A to Z – W (WR)

It’s April again and that means it’s time for the A to Z challenge and this year, my theme for the A to Z Challenge is characters and narrators.

Yep, my post is late and yes this means in a short time I will also post on my x word for the month….but hey c’est la vie.

W is for Wholesome

There are a lot of characters (a large majority in the romance genre) who are wholesome, pure, and innocent…when the story starts at least. 😉

But do you want your character to remain wholesome for the entire novel?  And can a character be too wholesome?

Alas, this is a choice that many authors have to make (assuming you don’t write children’s books).

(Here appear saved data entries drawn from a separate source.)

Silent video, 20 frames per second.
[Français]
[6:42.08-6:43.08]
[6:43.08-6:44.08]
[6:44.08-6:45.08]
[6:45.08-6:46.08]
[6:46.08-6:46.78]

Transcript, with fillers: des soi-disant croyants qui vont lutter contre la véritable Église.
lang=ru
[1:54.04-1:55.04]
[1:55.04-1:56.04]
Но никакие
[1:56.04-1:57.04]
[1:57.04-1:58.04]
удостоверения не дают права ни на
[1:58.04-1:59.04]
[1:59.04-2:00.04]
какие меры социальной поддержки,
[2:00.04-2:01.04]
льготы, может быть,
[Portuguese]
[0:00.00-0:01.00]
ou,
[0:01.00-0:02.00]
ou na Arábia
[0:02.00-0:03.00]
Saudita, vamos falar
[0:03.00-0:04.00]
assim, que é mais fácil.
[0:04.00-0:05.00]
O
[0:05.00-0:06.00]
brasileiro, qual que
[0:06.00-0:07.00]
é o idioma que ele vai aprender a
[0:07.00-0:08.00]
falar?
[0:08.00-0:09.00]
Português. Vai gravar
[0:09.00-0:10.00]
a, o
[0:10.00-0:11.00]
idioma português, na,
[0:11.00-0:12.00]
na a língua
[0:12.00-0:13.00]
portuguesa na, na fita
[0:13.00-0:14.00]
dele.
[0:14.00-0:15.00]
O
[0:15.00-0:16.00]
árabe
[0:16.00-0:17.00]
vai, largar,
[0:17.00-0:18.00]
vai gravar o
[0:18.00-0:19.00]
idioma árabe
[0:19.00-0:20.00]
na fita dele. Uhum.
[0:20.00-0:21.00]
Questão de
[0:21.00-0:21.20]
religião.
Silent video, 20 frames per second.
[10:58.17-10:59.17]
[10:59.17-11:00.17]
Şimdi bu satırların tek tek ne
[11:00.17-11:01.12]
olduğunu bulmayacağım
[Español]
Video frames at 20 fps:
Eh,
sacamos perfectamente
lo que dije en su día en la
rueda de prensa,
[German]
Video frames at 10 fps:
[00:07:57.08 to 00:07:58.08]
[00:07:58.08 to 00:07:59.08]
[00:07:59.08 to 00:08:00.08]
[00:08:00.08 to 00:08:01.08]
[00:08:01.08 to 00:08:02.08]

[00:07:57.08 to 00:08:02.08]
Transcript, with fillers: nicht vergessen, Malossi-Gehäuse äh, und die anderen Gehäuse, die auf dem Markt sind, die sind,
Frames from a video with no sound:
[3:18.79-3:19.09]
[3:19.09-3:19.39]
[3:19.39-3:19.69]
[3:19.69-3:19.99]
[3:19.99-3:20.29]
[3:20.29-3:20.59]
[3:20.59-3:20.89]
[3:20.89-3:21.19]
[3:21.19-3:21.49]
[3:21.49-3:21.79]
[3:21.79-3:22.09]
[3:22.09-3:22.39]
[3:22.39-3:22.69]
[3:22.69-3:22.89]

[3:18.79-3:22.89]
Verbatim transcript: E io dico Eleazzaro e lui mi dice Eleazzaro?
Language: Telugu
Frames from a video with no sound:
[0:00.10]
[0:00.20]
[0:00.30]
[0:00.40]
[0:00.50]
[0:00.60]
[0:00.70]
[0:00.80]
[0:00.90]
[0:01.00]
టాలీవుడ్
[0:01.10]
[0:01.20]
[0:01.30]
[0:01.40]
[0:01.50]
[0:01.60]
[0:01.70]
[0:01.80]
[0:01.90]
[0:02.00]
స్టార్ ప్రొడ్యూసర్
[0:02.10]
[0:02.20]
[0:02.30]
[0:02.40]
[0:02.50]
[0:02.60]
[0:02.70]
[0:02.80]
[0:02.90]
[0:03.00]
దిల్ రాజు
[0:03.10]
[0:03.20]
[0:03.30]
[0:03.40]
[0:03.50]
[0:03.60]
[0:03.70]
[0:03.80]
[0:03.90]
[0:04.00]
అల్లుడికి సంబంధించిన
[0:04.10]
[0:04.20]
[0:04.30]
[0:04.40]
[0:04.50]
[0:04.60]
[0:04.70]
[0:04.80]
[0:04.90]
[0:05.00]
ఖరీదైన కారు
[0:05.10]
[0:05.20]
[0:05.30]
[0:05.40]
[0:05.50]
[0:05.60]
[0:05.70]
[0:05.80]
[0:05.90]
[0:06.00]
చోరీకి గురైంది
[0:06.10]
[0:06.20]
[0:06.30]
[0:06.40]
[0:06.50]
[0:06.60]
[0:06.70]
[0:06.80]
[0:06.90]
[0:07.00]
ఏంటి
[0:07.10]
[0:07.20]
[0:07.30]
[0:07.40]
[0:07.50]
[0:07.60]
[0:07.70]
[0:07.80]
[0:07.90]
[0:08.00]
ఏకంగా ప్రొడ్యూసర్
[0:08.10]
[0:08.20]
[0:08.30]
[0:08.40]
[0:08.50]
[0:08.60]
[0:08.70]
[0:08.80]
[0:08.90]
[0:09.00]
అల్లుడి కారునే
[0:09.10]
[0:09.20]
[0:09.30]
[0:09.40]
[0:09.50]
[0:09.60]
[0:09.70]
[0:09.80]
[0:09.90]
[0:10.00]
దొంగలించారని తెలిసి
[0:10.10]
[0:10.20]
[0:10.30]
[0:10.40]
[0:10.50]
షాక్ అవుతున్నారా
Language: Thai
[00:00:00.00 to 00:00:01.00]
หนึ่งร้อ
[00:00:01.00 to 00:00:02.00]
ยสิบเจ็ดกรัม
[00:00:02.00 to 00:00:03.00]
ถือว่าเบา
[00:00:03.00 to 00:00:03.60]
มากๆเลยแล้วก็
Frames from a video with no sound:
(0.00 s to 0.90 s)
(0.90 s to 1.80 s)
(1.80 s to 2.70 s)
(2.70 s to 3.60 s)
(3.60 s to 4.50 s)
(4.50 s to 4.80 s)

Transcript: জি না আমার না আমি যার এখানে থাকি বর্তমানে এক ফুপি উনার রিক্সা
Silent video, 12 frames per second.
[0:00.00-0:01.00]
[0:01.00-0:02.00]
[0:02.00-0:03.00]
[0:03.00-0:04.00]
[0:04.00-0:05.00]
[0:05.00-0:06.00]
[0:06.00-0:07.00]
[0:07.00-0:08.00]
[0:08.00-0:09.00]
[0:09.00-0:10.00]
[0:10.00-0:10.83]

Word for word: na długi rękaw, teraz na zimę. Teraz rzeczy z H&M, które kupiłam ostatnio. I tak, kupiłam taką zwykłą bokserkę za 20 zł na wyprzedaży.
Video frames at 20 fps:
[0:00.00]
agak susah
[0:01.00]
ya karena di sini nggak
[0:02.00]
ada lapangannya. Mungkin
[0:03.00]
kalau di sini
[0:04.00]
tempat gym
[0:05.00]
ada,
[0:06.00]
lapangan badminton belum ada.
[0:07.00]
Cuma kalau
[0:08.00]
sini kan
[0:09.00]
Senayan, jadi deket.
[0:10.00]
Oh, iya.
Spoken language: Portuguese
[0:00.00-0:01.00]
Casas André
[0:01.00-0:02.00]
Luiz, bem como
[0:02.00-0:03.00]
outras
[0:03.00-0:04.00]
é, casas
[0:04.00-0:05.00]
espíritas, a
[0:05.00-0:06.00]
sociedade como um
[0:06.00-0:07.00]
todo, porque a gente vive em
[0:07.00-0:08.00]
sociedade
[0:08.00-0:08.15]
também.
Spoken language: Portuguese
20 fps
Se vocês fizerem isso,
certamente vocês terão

I am more of a fan of multi-faceted characters, who have both light and dark within them.  I think the internal struggles of characters, and even characters that are anti-heroes and later become heroes, make for the most interesting/engaging/enjoyable stories.  I even enjoy romance novels when the hero starts off as quite the devilish rogue (like in the Devil in Winter) or has bad intentions.  Why?  Well, I like the brooding, the evolution of a character, and the war within the self…and so do a lot of other readers. 😉

 Notable Wholesome Characters:

  • Spiderman, except for those commitment issues 😉
  • The daughter in “Taken” – side note: OMG, watch this movie again and notice how overly childlike they make this teenager..the way she walks, the way she embraces family, even the way she talks.  This is a prime example of over-wholesomeness in a character which, in my opinion, should be avoided.
  • Many romance novel heroines, especially those from the historical romance sub-genre



6 thoughts on “A to Z – W (WR)”

  1. I love the Wholesomes, because you just can’t take them seriously. Any time a character gets put up on a pedestal, I cannot wait to see them get knocked down. The faux-wholesome characters (like Galahad in Monty Python) are fun too. They’re so wholesome and good you think you might get diabetes if you watch or read any more…and then you watch them get corrupted. It’s glorious. Spider-Man is one of my favorites here, and a unique example of a long-enduring character not losing that wholesomeness, no matter what he endures. Great Post!

    Liked by 1 person

    1. lol. I think that is why so many characters start off as wholesome…so people can watch the decent. Walter White in Breaking Bad is a good and extremely intense example of this.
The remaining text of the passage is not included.